What to do:
Nothing but the lines from the one containing "[21.96-22.36s]" to the end of the records that follow should be transcribed, each exactly, with the pictures left out.

Data records:
◇ ◇ ◇
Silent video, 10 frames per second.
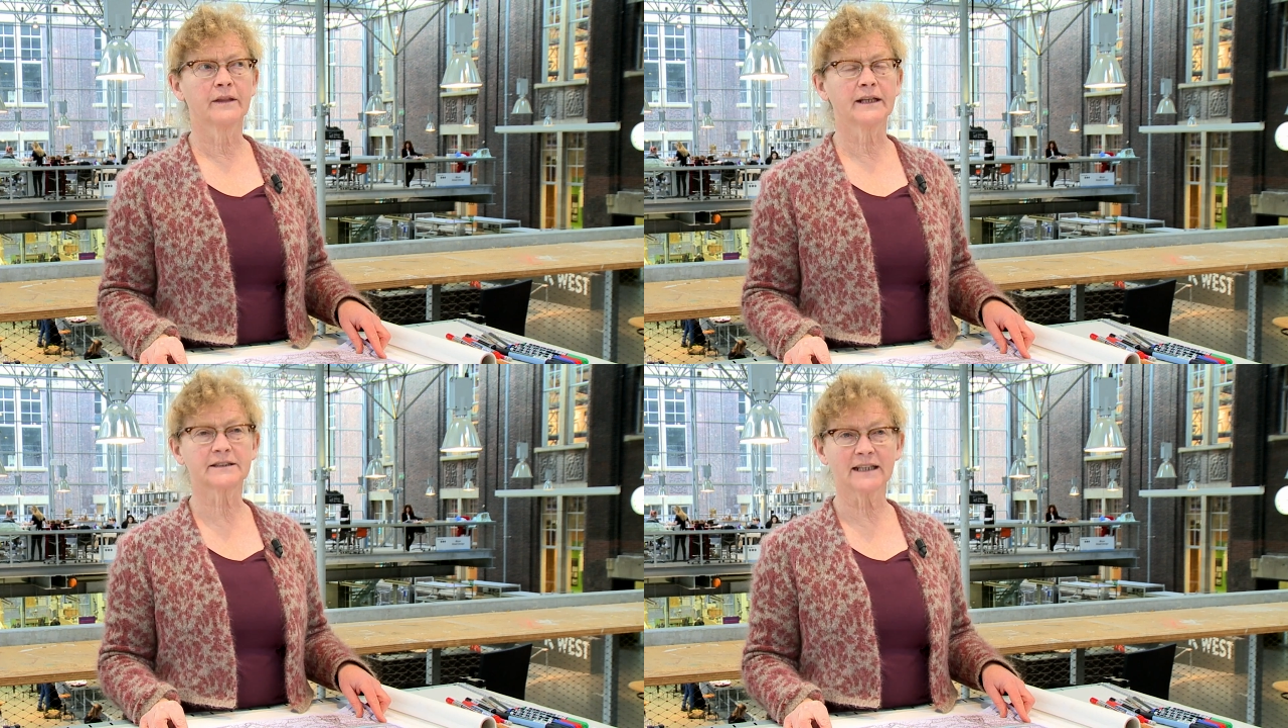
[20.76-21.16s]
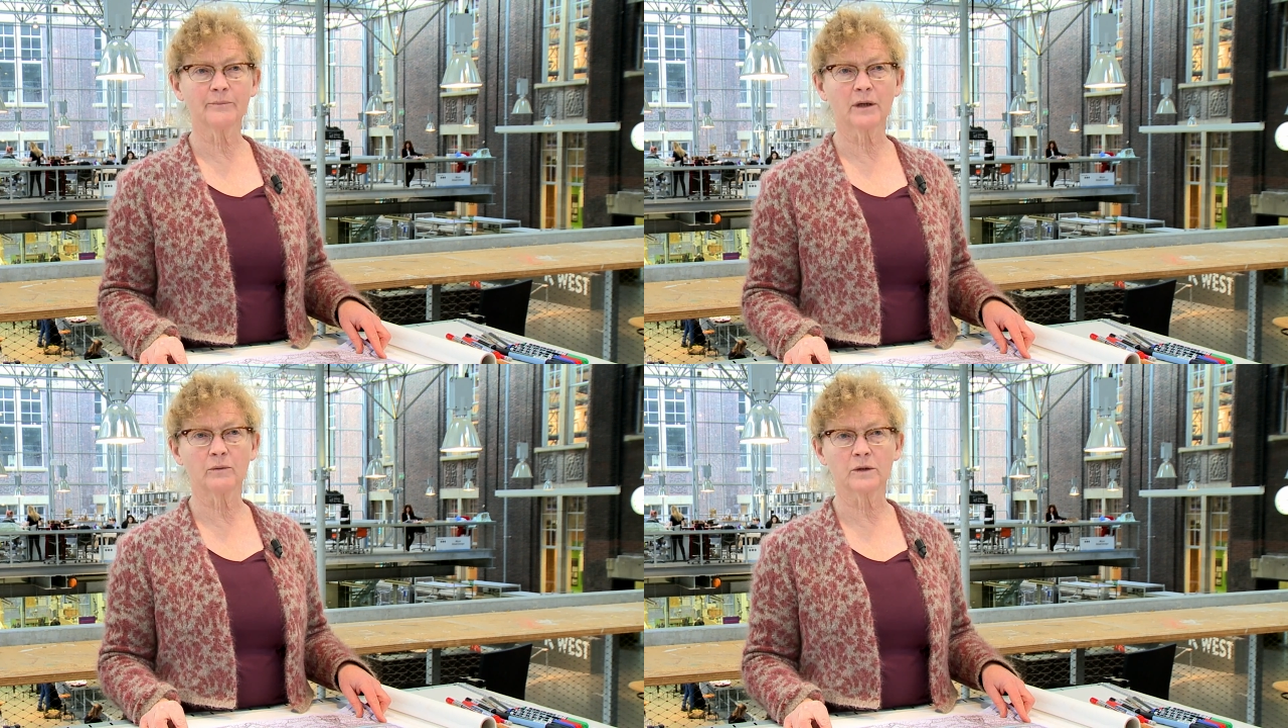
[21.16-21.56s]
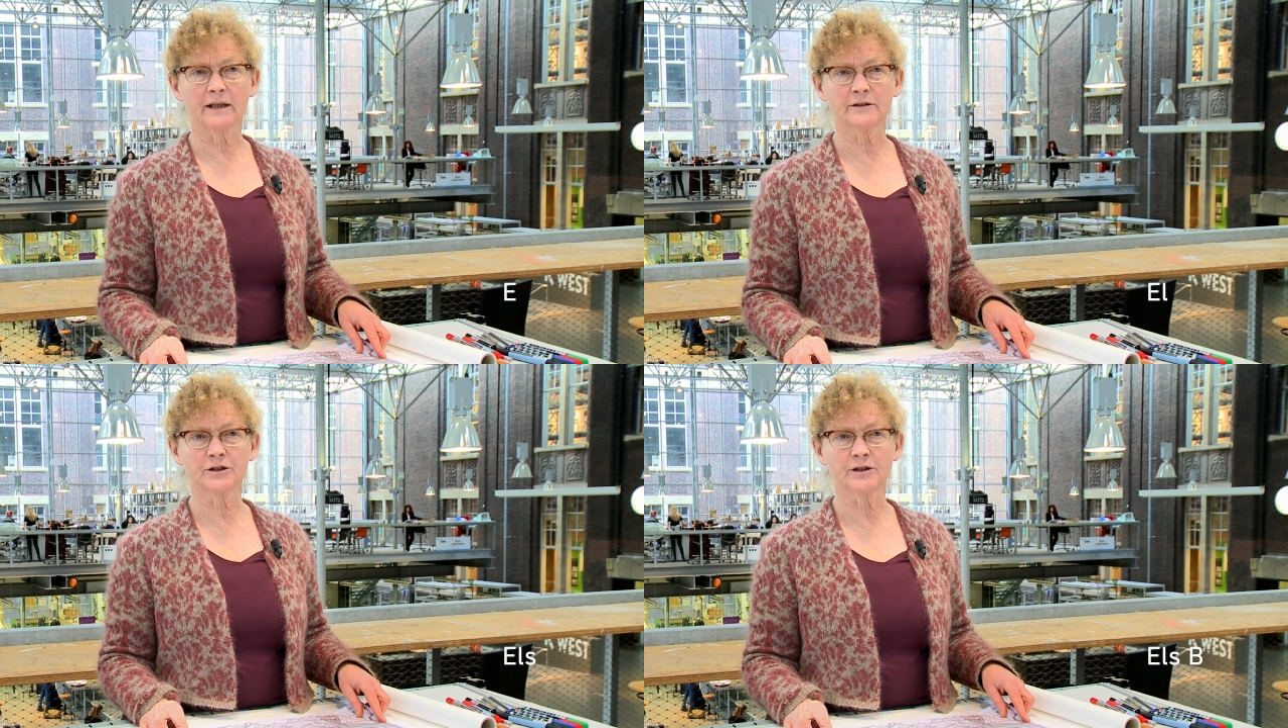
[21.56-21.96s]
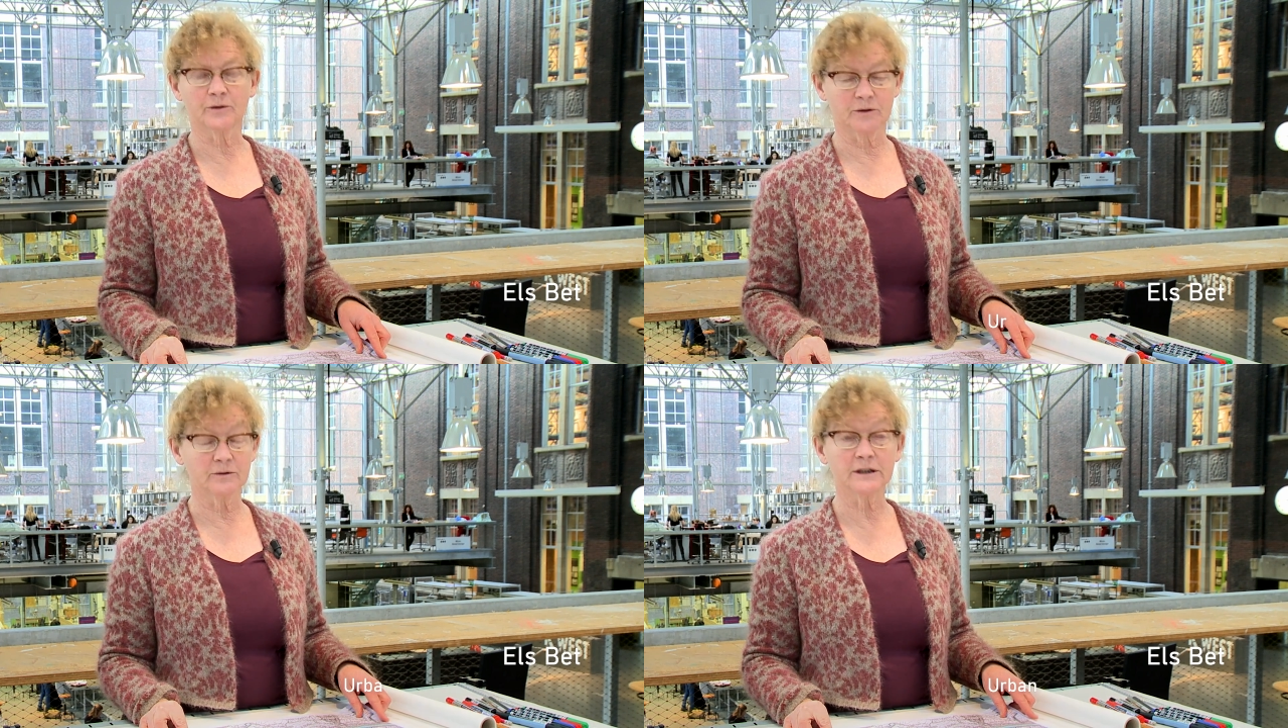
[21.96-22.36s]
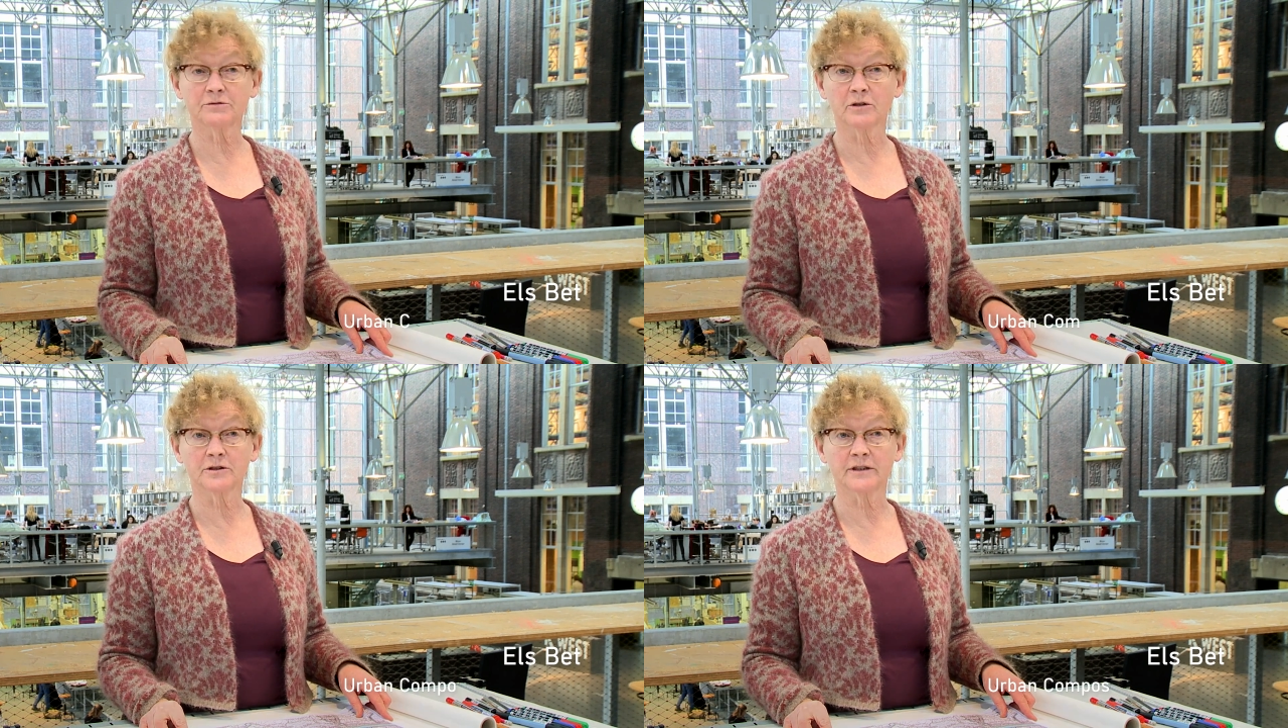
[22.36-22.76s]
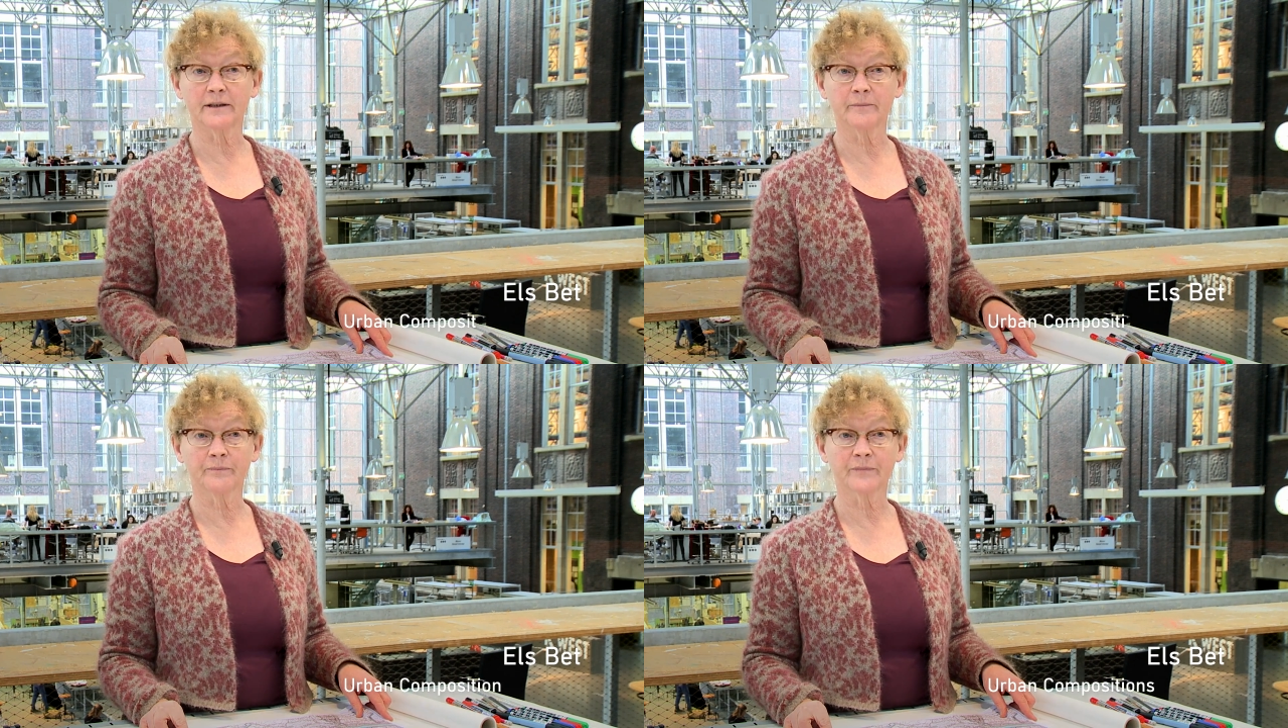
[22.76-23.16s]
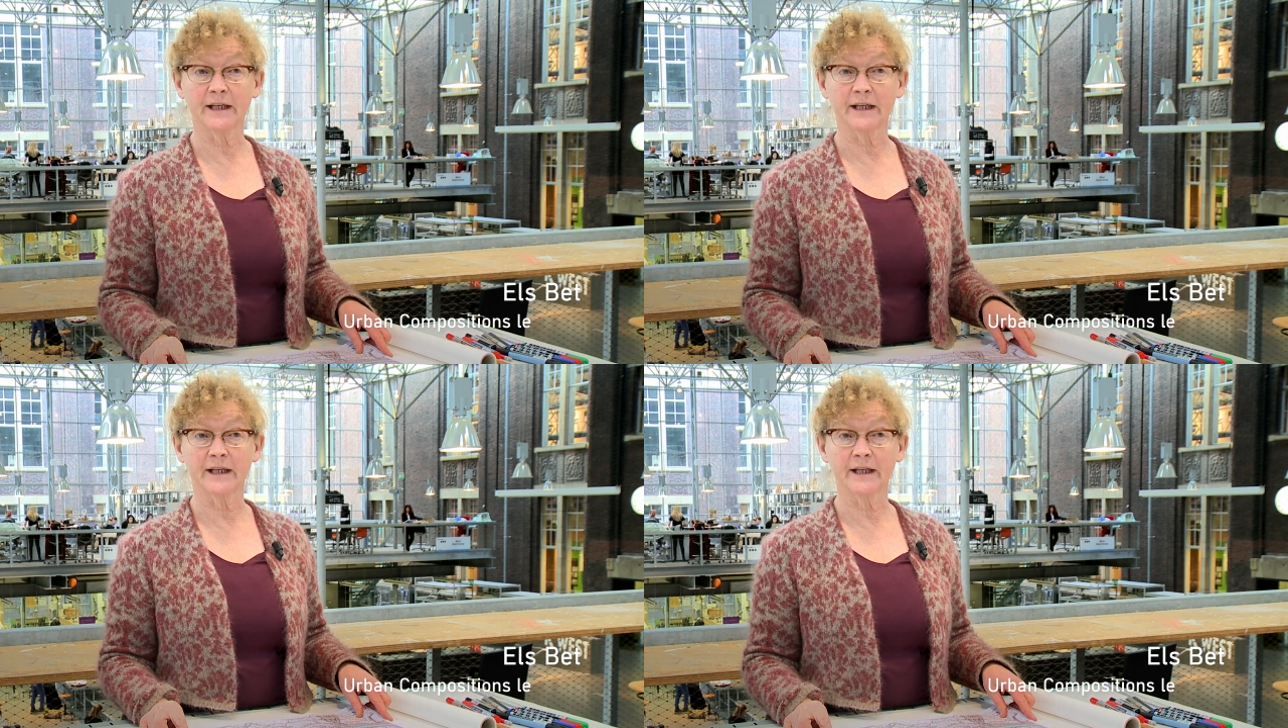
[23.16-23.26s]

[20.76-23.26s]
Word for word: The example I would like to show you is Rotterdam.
◇ ◇ ◇
Exercise response:
[21.96-22.36s]
[22.36-22.76s]
[22.76-23.16s]
[23.16-23.26s]

[20.76-23.26s]
Word for word: The example I would like to show you is Rotterdam.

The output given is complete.